**Required work**
Please go line by line and repeat the data below exactly, with no images.

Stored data
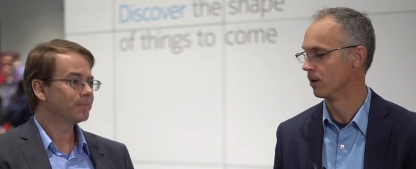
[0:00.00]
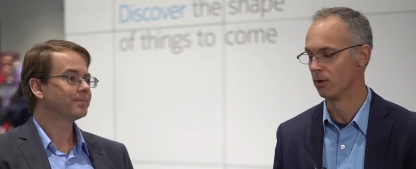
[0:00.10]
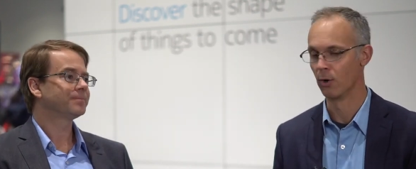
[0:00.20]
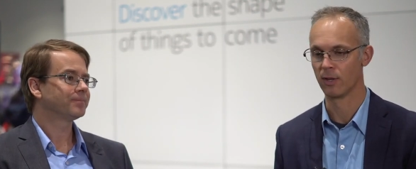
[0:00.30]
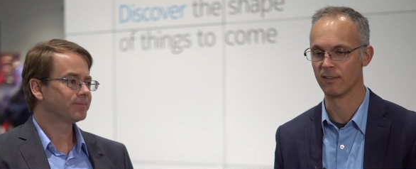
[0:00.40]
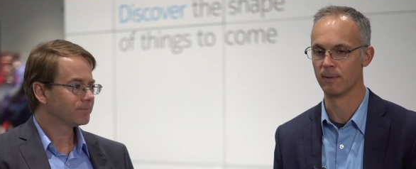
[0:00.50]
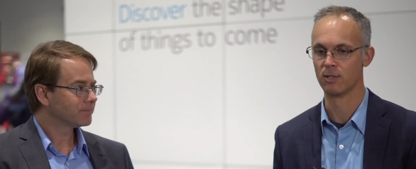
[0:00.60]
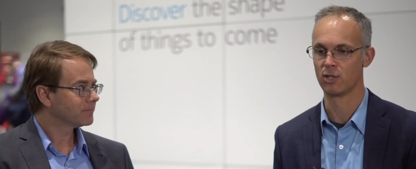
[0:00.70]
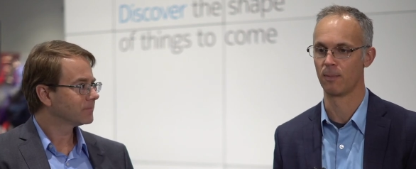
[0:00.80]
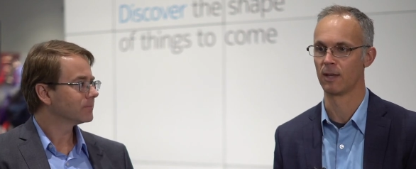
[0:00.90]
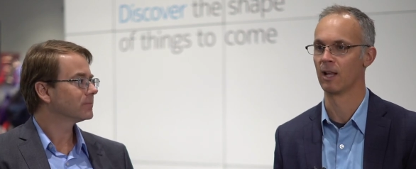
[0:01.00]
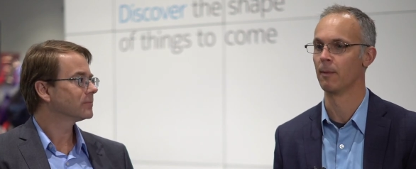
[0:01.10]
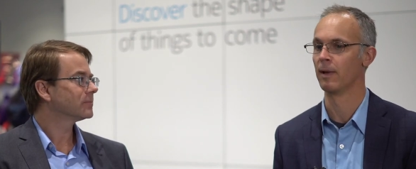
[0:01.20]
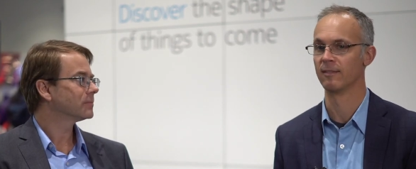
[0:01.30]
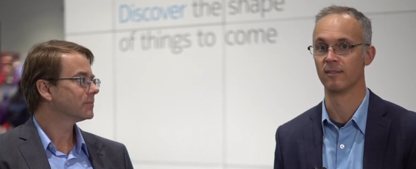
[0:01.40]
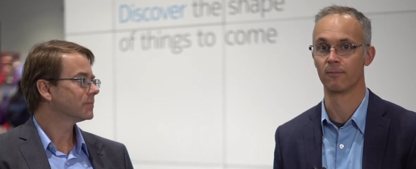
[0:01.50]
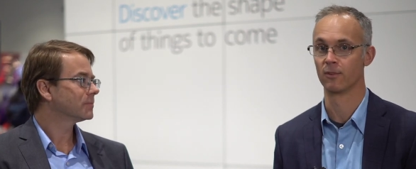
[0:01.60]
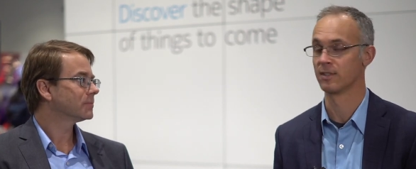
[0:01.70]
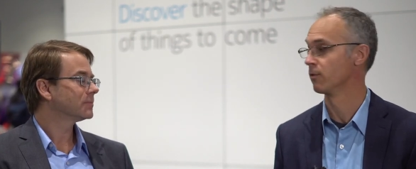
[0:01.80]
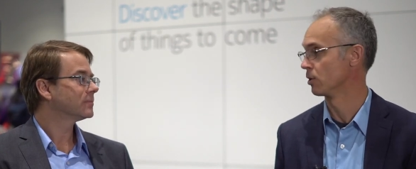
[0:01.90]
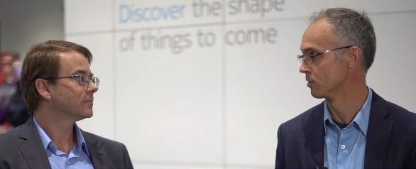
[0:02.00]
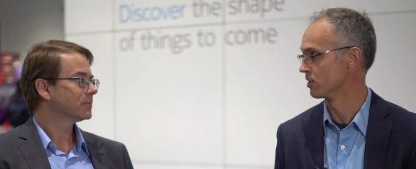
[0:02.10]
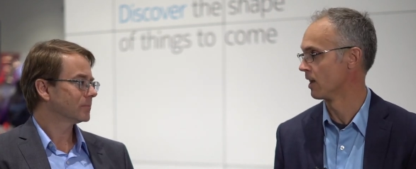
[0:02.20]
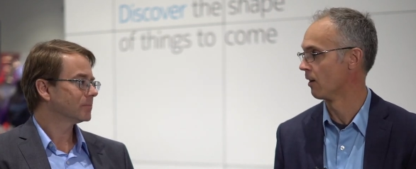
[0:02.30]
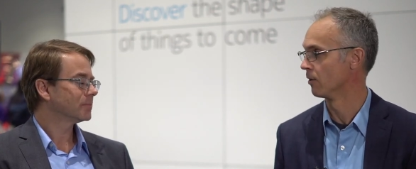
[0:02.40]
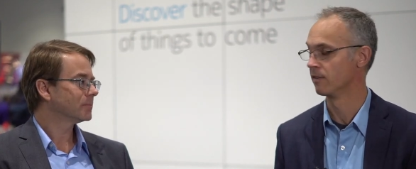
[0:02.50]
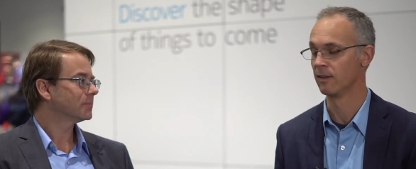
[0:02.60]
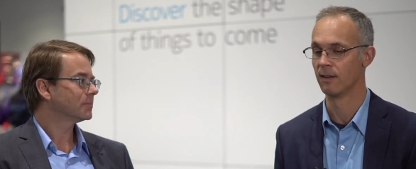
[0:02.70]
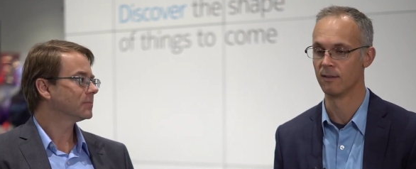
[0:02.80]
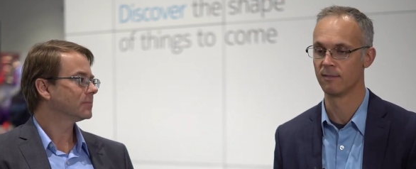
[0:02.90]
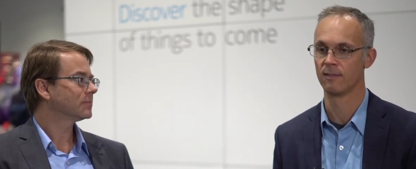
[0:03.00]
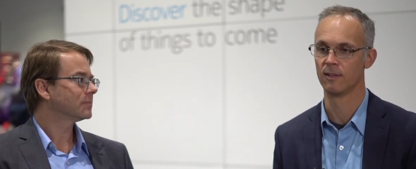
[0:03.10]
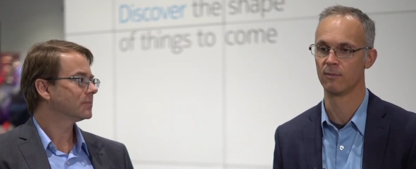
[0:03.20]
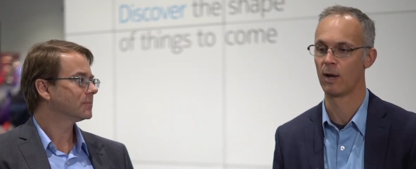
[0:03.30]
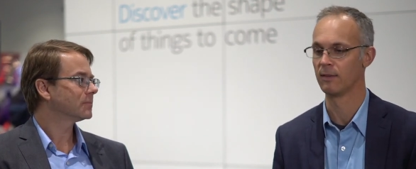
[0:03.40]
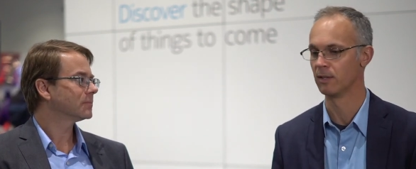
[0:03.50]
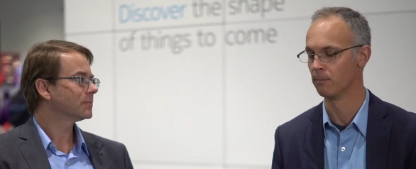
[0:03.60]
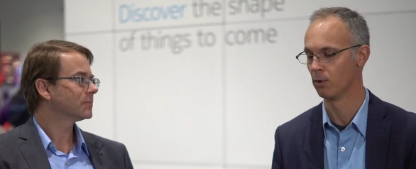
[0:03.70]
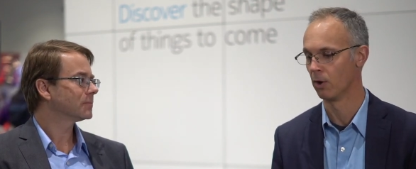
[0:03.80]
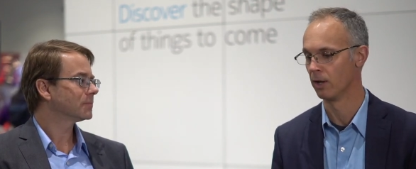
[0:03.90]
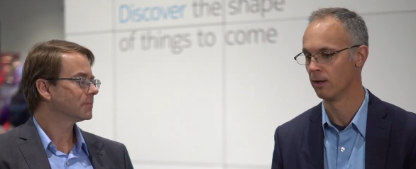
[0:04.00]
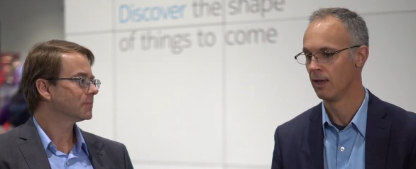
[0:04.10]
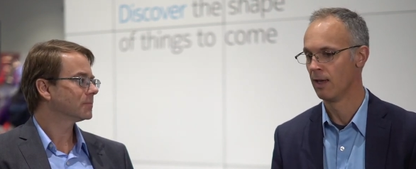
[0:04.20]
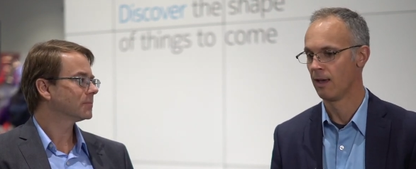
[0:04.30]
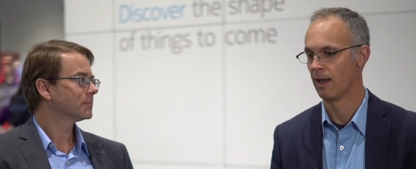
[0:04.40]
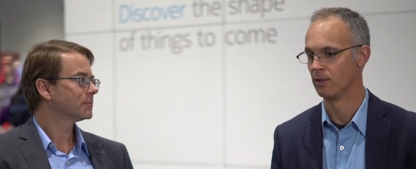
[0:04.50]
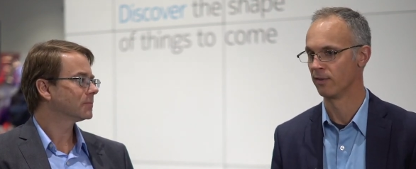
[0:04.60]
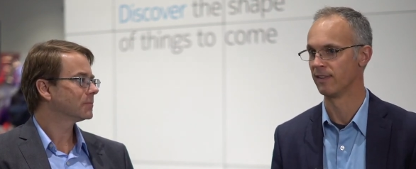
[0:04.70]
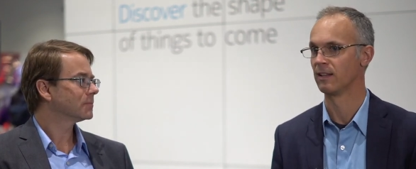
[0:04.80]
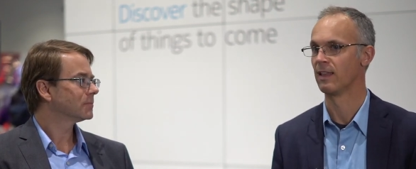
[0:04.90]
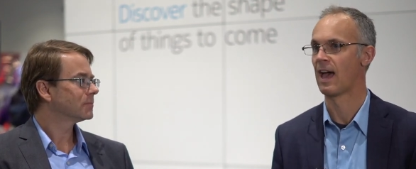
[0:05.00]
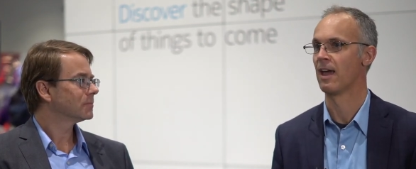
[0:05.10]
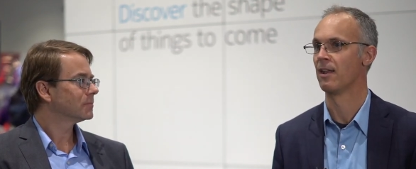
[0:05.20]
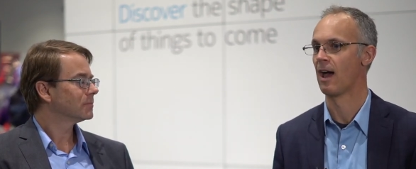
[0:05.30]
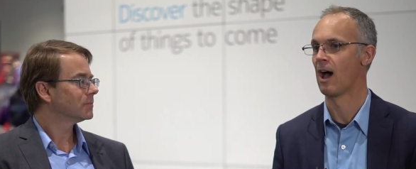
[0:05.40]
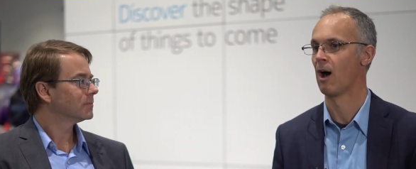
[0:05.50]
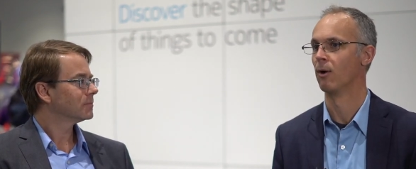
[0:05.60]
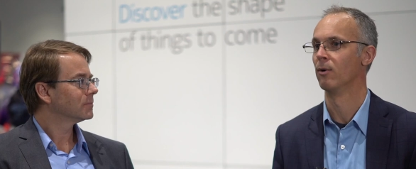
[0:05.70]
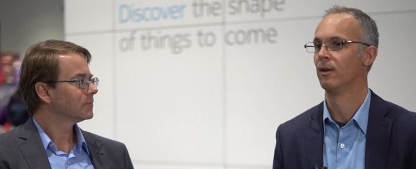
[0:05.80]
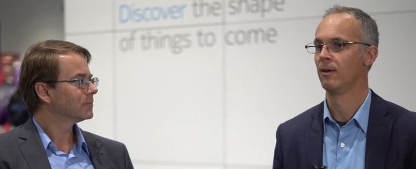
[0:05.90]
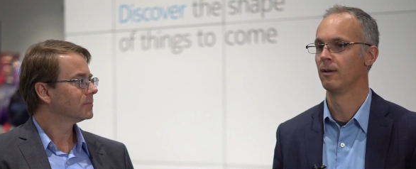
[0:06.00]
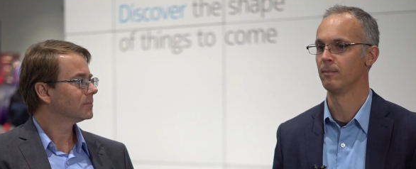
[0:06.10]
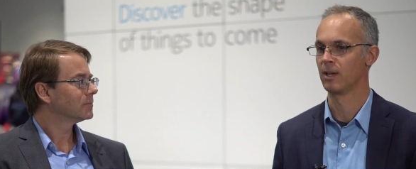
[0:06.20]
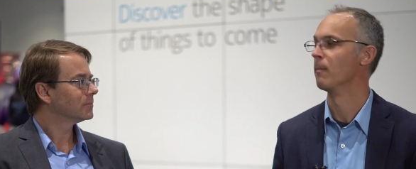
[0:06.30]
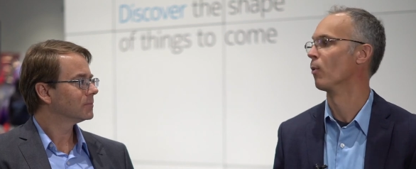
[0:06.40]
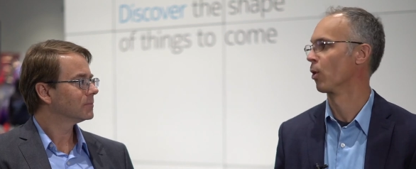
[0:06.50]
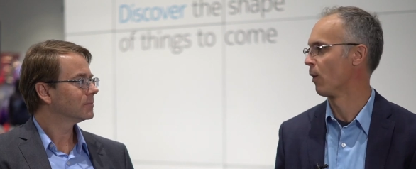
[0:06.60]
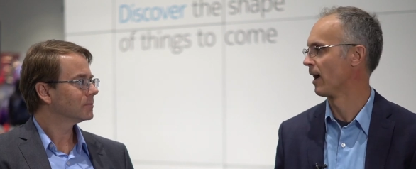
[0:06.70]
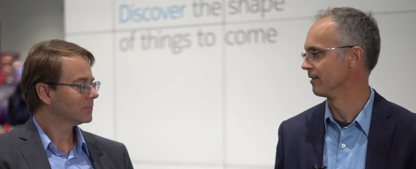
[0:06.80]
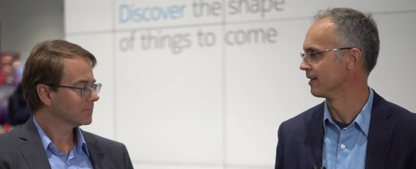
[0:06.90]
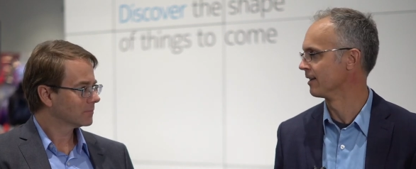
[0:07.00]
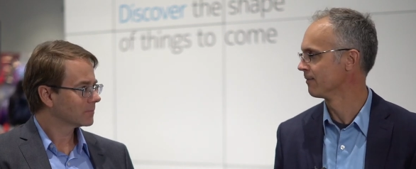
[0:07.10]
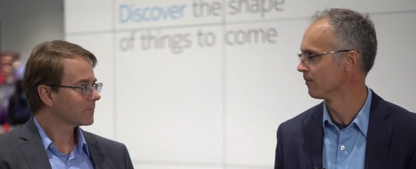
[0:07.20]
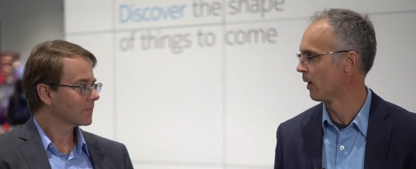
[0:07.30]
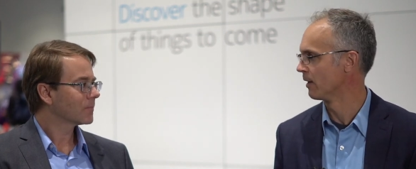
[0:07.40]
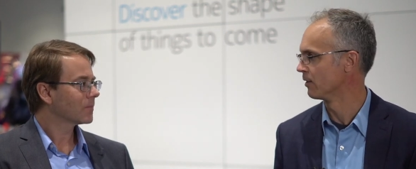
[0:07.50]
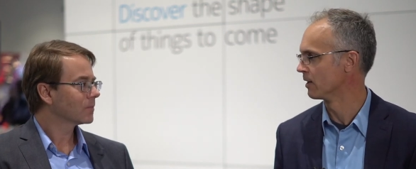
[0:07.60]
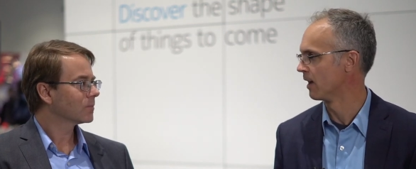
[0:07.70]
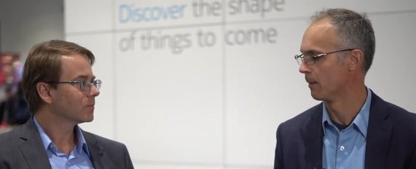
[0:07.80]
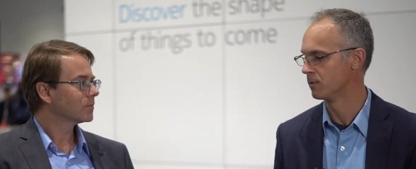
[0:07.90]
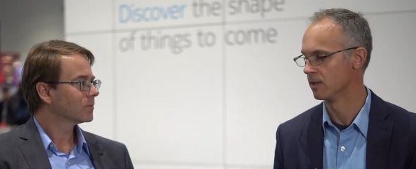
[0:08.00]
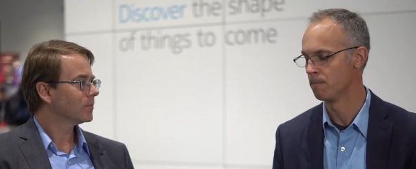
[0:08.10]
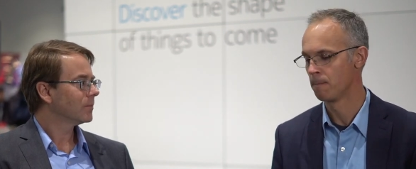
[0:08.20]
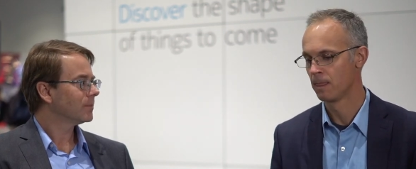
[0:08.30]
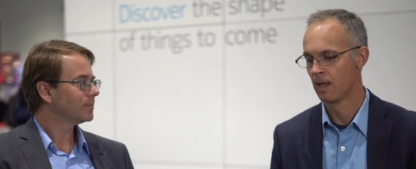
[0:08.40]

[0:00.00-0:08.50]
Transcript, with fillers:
Speaker 1: You know, Nokia's been shipping an L-band system for several years now, and it's, and it's, it's widely deployed, and you're seeing that now become more widely, widely adopted.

**Exercise solution**
[0:00.00]
[0:00.10]
[0:00.20]
[0:00.30]
[0:00.40]
[0:00.50]
[0:00.60]
[0:00.70]
[0:00.80]
[0:00.90]
[0:01.00]
[0:01.10]
[0:01.20]
[0:01.30]
[0:01.40]
[0:01.50]
[0:01.60]
[0:01.70]
[0:01.80]
[0:01.90]
[0:02.00]
[0:02.10]
[0:02.20]
[0:02.30]
[0:02.40]
[0:02.50]
[0:02.60]
[0:02.70]
[0:02.80]
[0:02.90]
[0:03.00]
[0:03.10]
[0:03.20]
[0:03.30]
[0:03.40]
[0:03.50]
[0:03.60]
[0:03.70]
[0:03.80]
[0:03.90]
[0:04.00]
[0:04.10]
[0:04.20]
[0:04.30]
[0:04.40]
[0:04.50]
[0:04.60]
[0:04.70]
[0:04.80]
[0:04.90]
[0:05.00]
[0:05.10]
[0:05.20]
[0:05.30]
[0:05.40]
[0:05.50]
[0:05.60]
[0:05.70]
[0:05.80]
[0:05.90]
[0:06.00]
[0:06.10]
[0:06.20]
[0:06.30]
[0:06.40]
[0:06.50]
[0:06.60]
[0:06.70]
[0:06.80]
[0:06.90]
[0:07.00]
[0:07.10]
[0:07.20]
[0:07.30]
[0:07.40]
[0:07.50]
[0:07.60]
[0:07.70]
[0:07.80]
[0:07.90]
[0:08.00]
[0:08.10]
[0:08.20]
[0:08.30]
[0:08.40]

[0:00.00-0:08.50]
Transcript, with fillers:
Speaker 1: You know, Nokia's been shipping an L-band system for several years now, and it's, and it's, it's widely deployed, and you're seeing that now become more widely, widely adopted.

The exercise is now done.